====== Extracted entries

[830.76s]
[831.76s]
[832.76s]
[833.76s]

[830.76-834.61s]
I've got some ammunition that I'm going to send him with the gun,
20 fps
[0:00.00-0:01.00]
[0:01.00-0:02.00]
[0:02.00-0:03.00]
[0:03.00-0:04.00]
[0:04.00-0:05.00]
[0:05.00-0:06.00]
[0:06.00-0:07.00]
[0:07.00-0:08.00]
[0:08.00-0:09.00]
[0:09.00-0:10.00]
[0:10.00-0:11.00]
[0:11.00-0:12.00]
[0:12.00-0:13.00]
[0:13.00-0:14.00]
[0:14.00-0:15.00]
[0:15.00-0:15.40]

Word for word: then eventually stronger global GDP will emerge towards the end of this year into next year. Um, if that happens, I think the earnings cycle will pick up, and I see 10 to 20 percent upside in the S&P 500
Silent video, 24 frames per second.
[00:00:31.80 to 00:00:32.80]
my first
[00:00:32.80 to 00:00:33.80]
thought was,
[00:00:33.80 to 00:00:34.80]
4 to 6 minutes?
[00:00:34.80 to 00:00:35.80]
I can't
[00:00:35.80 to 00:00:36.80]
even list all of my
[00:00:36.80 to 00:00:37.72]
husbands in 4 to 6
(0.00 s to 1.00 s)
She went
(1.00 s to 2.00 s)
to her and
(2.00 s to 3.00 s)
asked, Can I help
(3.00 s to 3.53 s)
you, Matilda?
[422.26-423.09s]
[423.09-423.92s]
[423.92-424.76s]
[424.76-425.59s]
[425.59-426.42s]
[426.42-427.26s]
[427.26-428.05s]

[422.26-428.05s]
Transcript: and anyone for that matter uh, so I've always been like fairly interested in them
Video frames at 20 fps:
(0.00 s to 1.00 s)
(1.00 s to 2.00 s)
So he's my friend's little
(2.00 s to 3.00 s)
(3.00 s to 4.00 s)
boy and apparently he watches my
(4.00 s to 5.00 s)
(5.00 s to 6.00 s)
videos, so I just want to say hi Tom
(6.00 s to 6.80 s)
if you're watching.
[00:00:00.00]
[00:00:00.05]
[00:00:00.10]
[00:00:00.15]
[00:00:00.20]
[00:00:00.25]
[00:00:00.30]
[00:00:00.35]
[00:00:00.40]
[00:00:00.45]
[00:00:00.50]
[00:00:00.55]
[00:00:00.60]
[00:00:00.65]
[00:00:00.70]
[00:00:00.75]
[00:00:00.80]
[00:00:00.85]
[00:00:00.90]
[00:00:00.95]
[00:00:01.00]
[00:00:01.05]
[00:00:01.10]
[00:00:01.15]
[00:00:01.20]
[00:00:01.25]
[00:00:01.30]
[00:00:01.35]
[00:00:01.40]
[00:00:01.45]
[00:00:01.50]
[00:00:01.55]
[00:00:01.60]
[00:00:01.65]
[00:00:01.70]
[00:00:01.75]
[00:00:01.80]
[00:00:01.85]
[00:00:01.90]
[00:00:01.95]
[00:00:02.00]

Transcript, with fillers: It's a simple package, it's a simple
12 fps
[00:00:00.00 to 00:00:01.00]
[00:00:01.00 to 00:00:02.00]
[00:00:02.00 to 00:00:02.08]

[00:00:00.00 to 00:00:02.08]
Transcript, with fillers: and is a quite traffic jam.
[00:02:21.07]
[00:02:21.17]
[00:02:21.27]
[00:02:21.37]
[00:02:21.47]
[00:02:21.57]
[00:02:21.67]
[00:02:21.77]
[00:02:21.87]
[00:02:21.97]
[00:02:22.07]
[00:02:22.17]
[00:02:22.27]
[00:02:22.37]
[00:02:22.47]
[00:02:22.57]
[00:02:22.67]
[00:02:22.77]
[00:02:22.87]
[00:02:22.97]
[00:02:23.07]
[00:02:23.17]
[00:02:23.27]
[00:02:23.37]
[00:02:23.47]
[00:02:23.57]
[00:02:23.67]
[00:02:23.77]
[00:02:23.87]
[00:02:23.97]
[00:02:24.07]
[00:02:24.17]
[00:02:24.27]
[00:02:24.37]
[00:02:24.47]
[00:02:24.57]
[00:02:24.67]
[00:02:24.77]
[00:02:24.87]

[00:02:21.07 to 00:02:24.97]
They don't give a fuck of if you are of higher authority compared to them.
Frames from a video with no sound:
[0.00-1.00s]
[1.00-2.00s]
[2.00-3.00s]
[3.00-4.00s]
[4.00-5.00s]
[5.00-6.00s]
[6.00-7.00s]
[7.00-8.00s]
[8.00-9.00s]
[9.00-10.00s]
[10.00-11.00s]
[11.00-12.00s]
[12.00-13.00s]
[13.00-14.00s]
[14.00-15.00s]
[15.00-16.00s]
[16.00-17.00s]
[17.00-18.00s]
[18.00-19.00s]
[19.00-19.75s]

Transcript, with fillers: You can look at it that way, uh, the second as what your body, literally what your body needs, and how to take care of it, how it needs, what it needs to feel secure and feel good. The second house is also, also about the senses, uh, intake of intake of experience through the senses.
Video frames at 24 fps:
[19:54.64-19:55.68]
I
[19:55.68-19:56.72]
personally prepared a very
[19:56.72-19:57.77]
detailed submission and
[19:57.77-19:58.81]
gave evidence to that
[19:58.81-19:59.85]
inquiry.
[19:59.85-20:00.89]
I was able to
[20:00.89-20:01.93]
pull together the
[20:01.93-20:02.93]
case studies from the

============

### Task
Beginning with the line in which "[19:56.72-19:57.77]" appears, print each remaining line of the listing exactly, the last line included.

### Written solution
[19:56.72-19:57.77]
detailed submission and
[19:57.77-19:58.81]
gave evidence to that
[19:58.81-19:59.85]
inquiry.
[19:59.85-20:00.89]
I was able to
[20:00.89-20:01.93]
pull together the
[20:01.93-20:02.93]
case studies from the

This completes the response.